What needs to be done ▸ Output the data unchanged and complete, minus the images.

Provided material ▸

○ ○ ○ ○

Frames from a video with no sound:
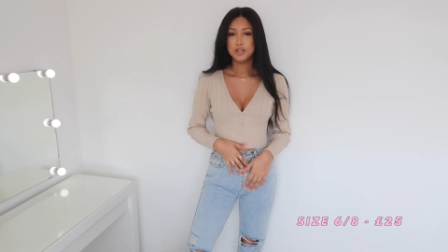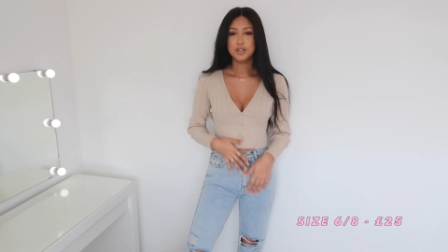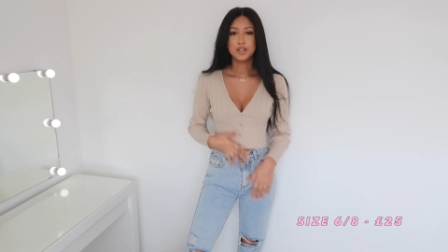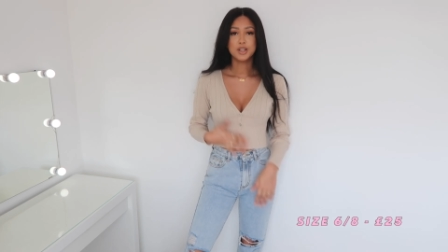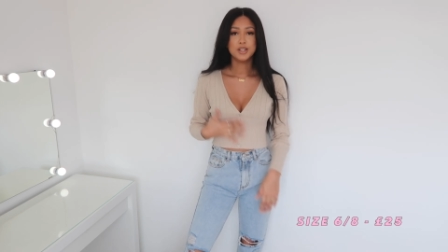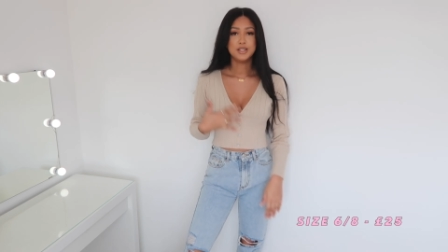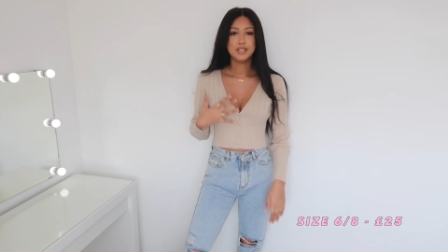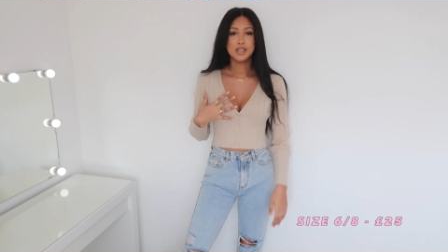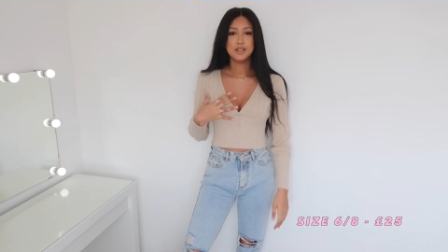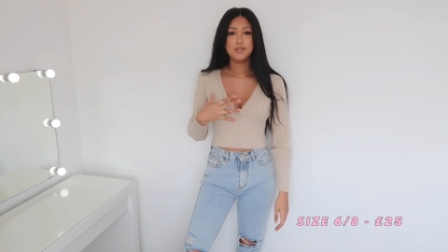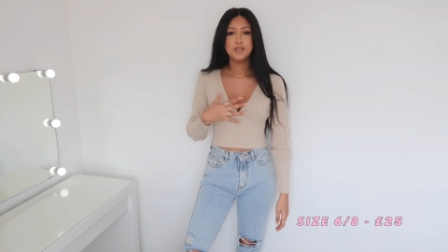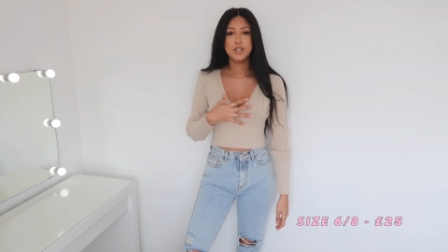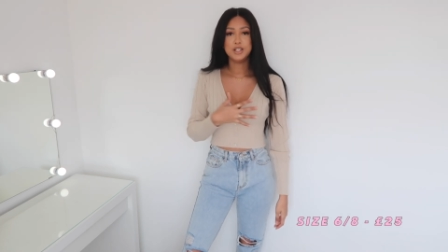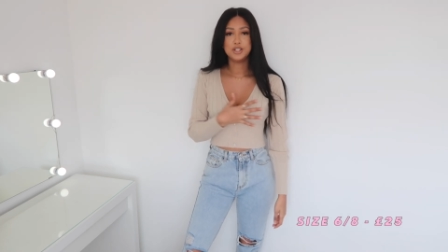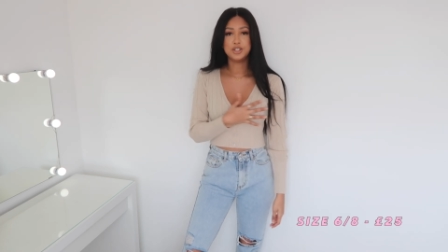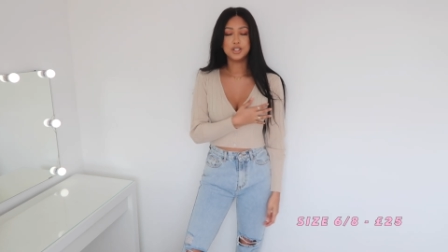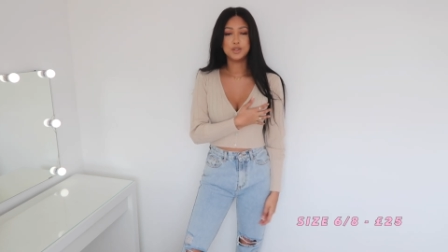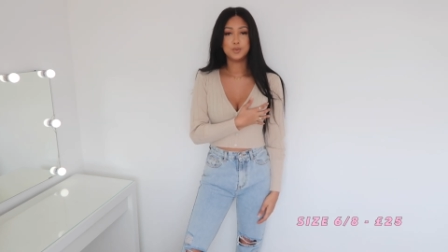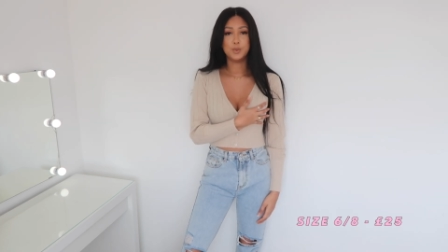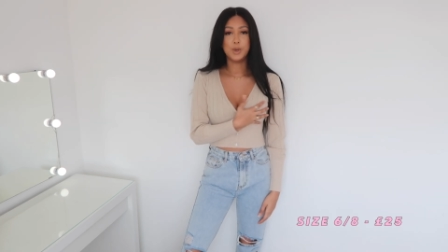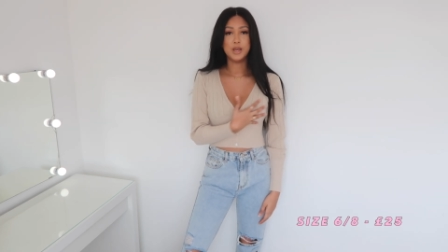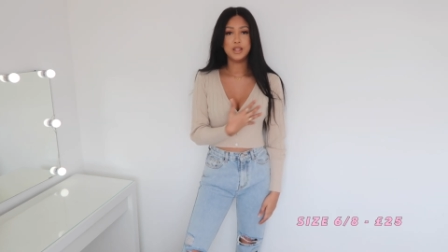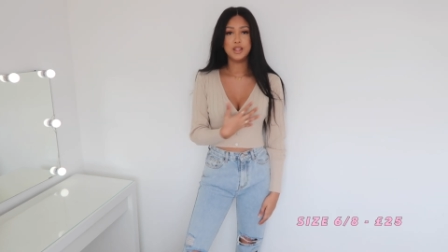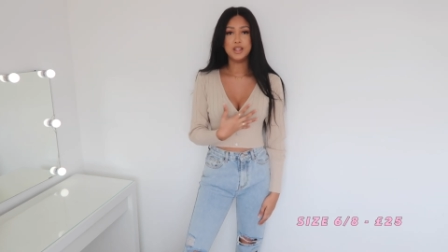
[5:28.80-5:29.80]
you can definitely
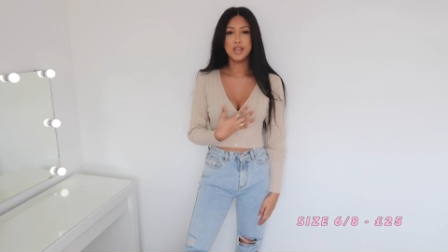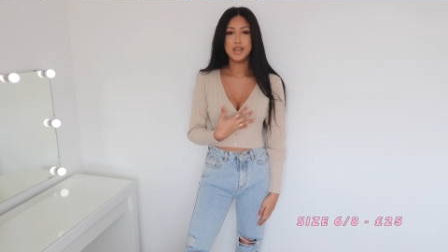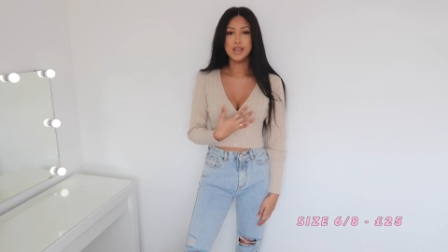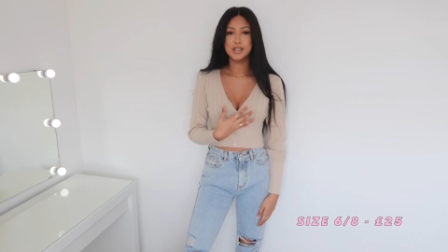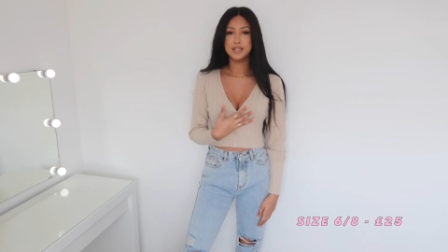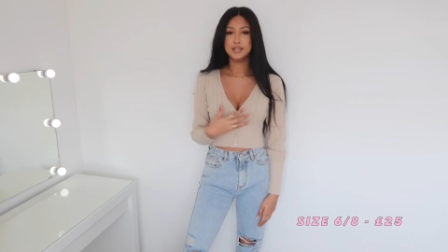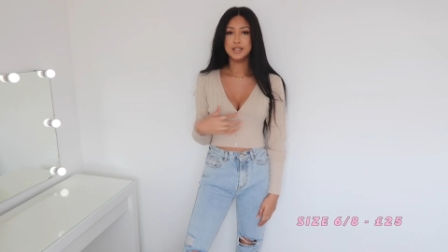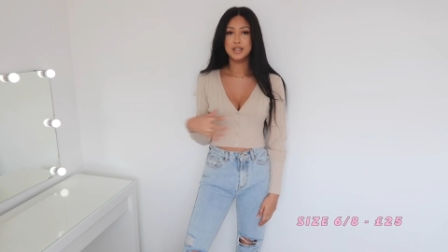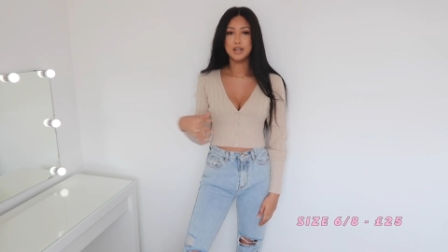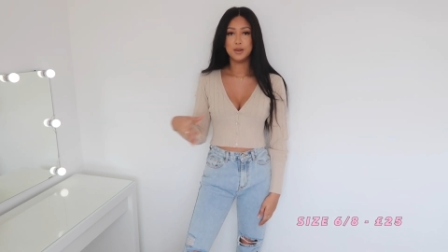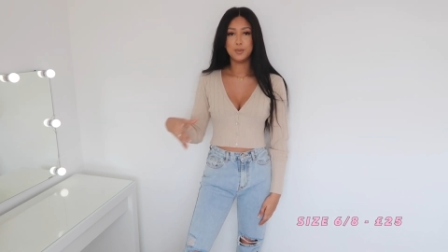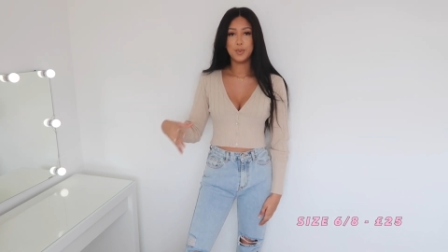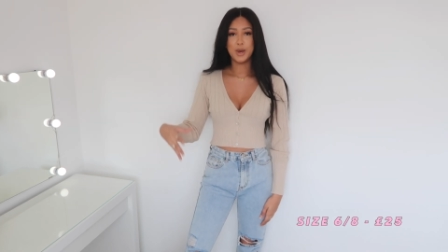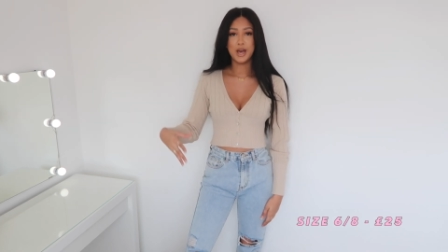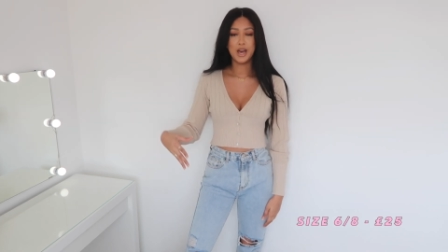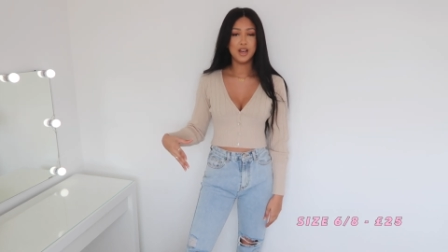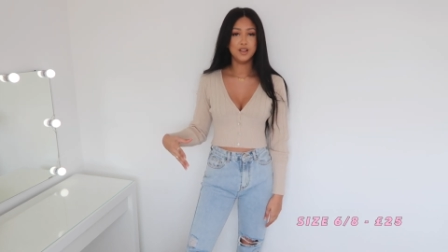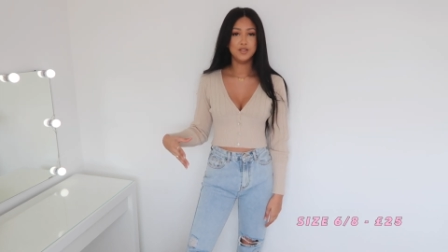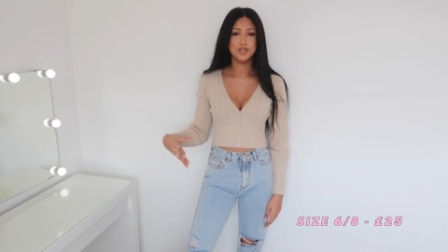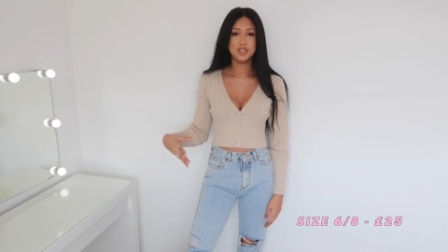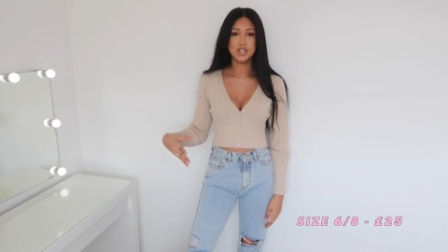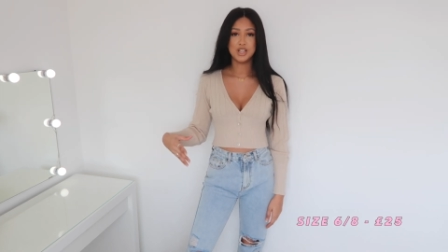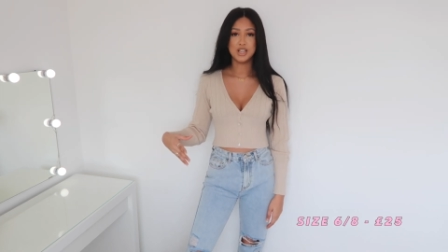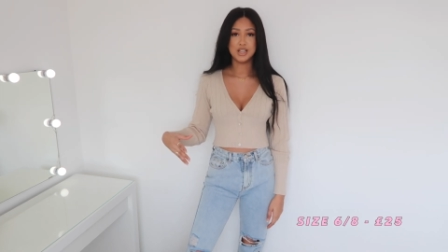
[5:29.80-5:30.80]
just wear this and a
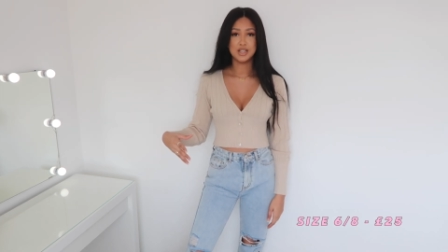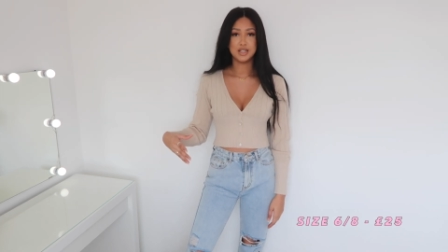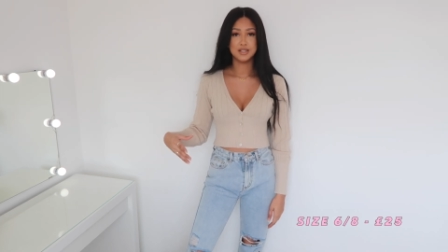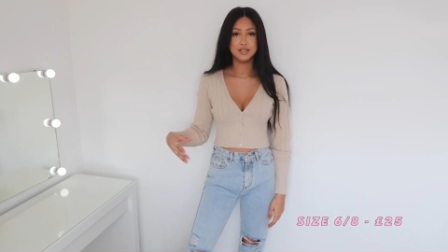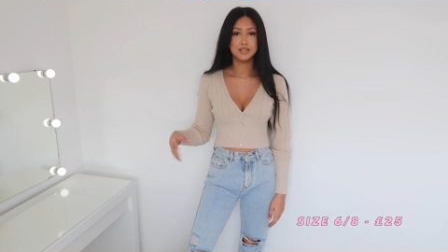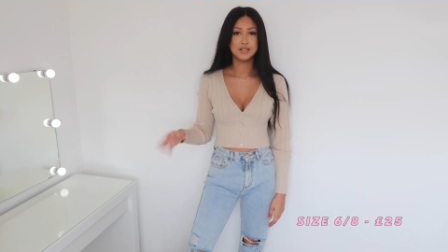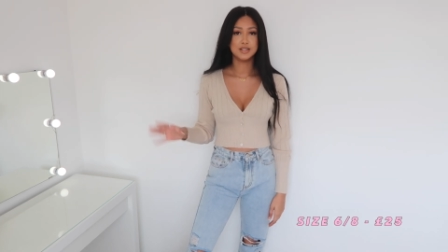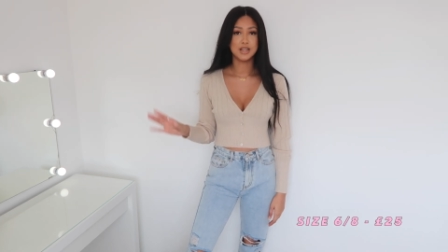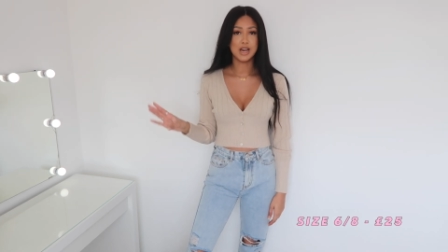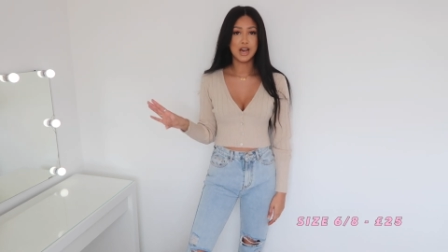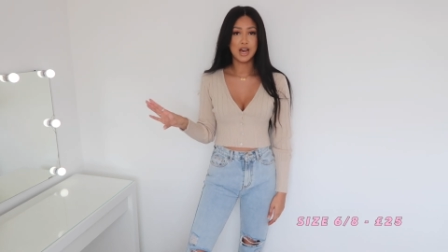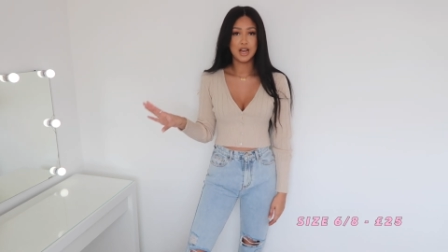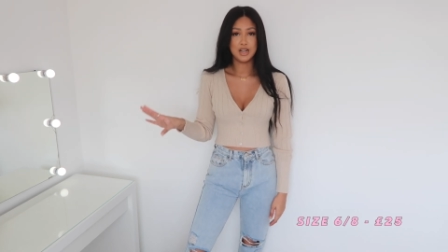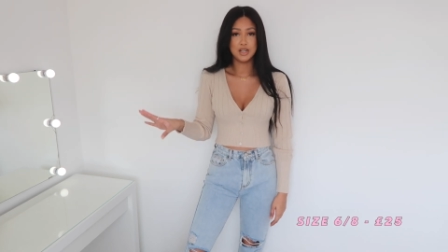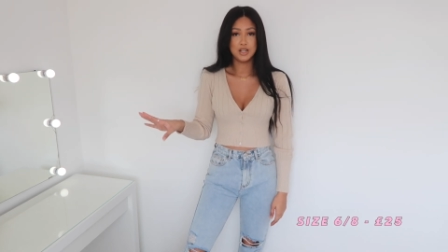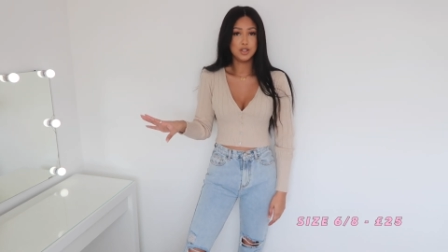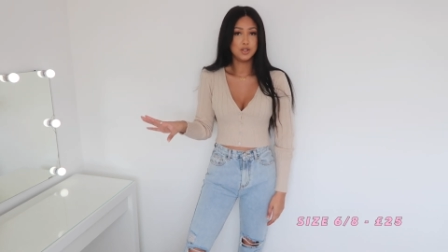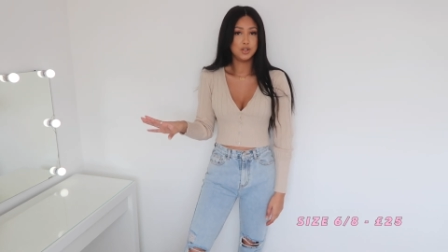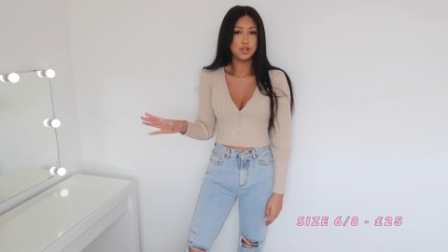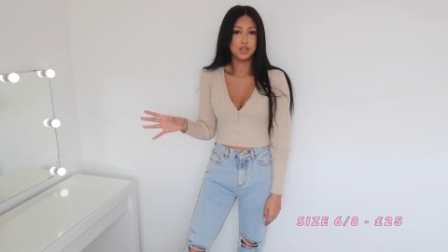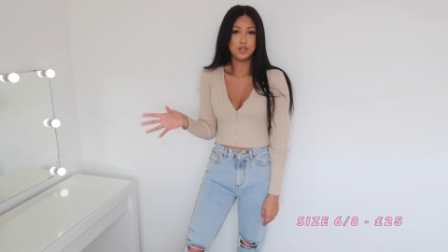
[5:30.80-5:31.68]
pair of jeans and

○ ○ ○ ○

Response ▸
Frames from a video with no sound:
[5:28.80-5:29.80]
you can definitely
[5:29.80-5:30.80]
just wear this and a
[5:30.80-5:31.68]
pair of jeans and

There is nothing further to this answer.